* EXERCISE INSTRUCTIONS:
In full and word for word, copy the listing; no pictures belong in the copy.

++++ EXERCISE MATERIALS ++++

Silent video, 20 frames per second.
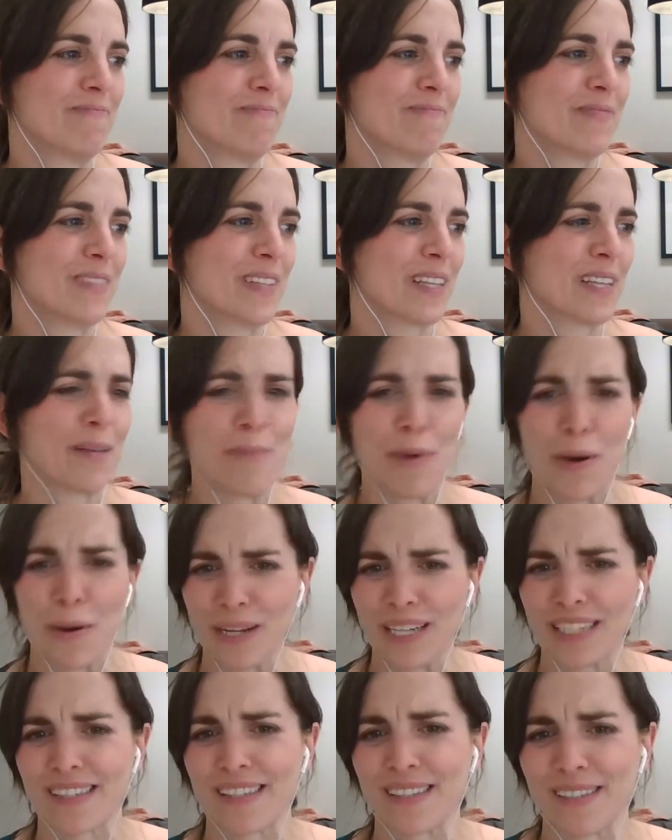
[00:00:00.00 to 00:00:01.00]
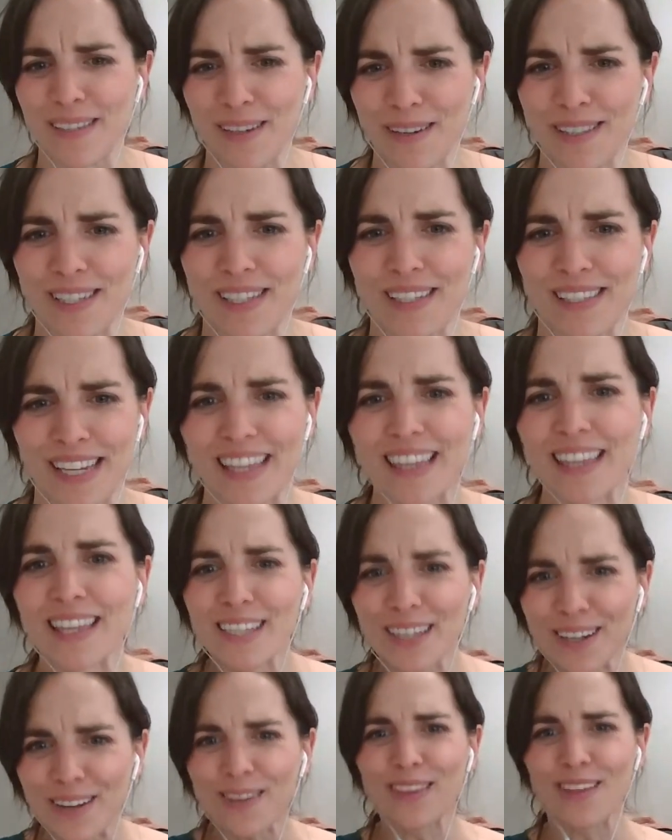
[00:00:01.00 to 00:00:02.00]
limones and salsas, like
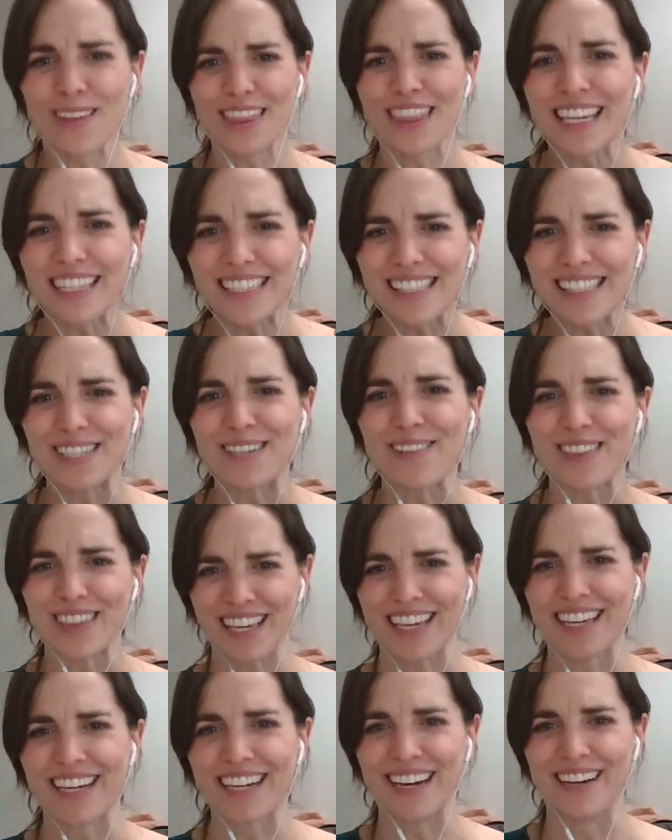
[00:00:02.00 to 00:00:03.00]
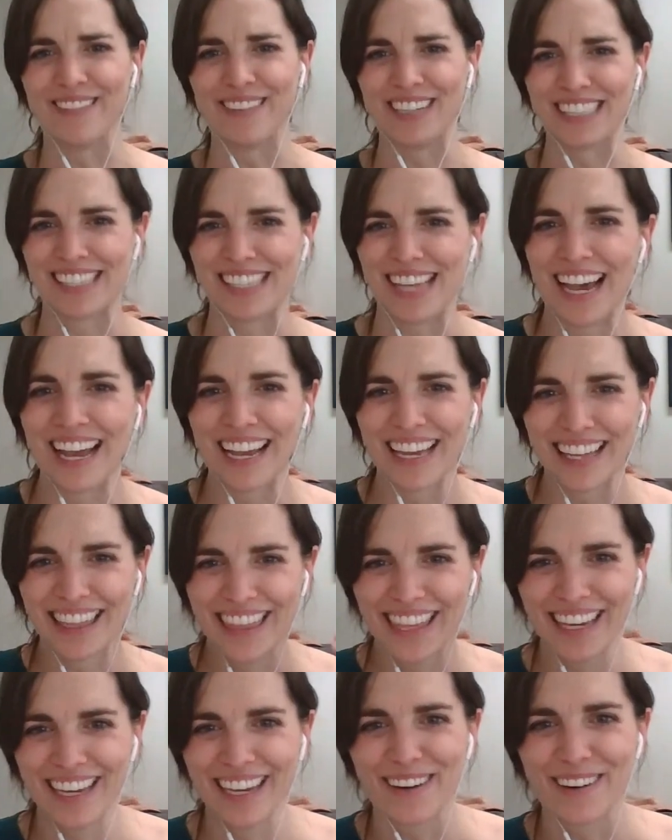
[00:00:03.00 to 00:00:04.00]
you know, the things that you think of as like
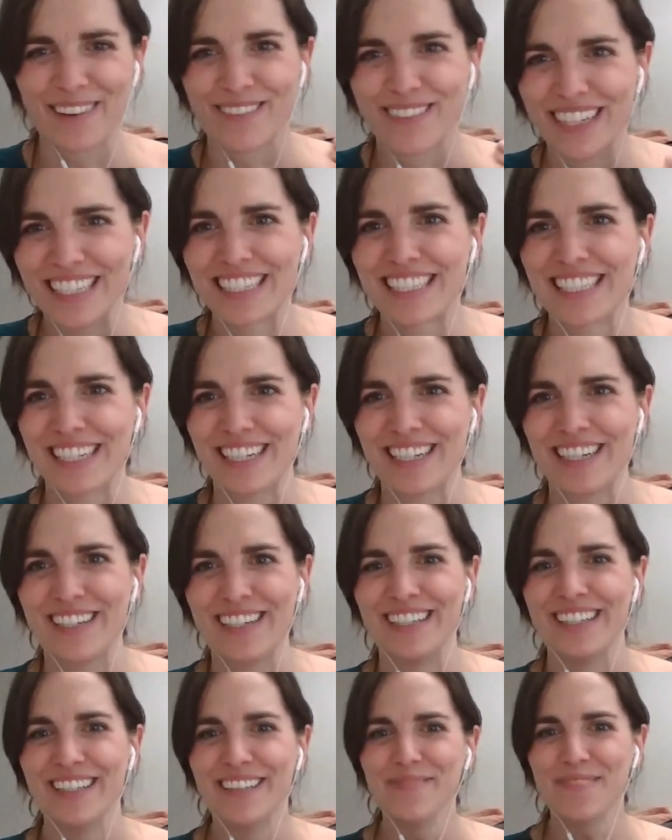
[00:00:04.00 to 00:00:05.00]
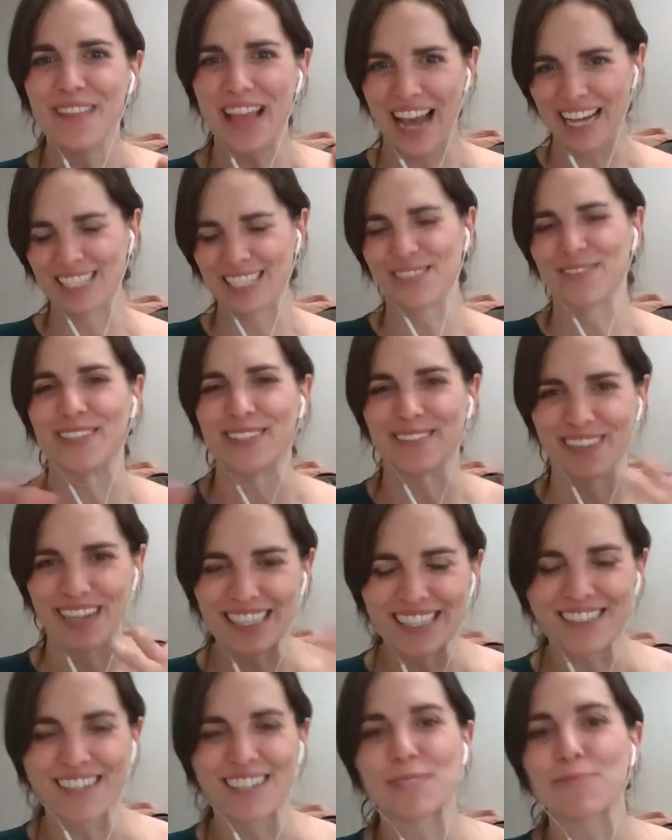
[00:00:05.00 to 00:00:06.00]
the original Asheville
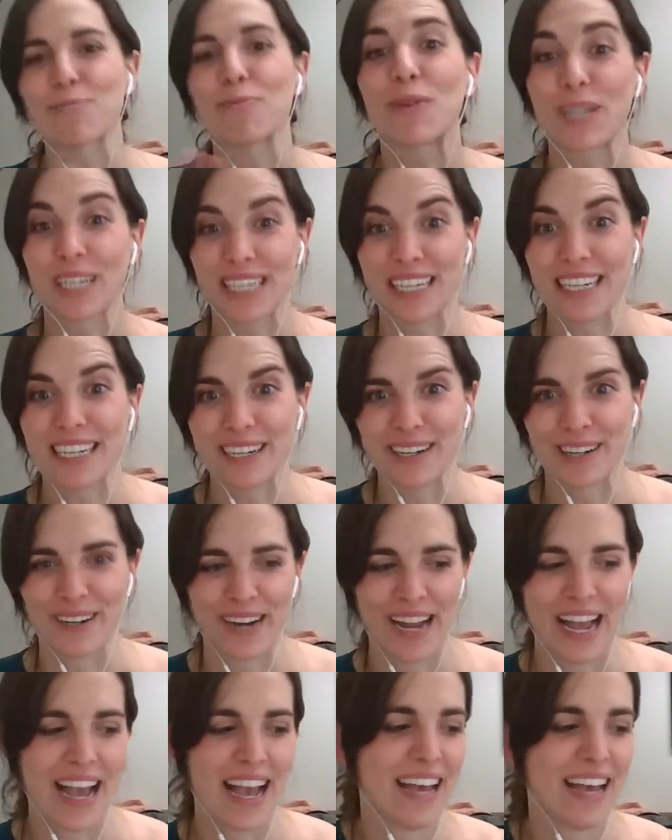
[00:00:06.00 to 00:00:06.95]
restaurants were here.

++++

* RESULT FOR THIS EXERCISE:
Silent video, 20 frames per second.
[00:00:00.00 to 00:00:01.00]
[00:00:01.00 to 00:00:02.00]
limones and salsas, like
[00:00:02.00 to 00:00:03.00]
[00:00:03.00 to 00:00:04.00]
you know, the things that you think of as like
[00:00:04.00 to 00:00:05.00]
[00:00:05.00 to 00:00:06.00]
the original Asheville
[00:00:06.00 to 00:00:06.95]
restaurants were here.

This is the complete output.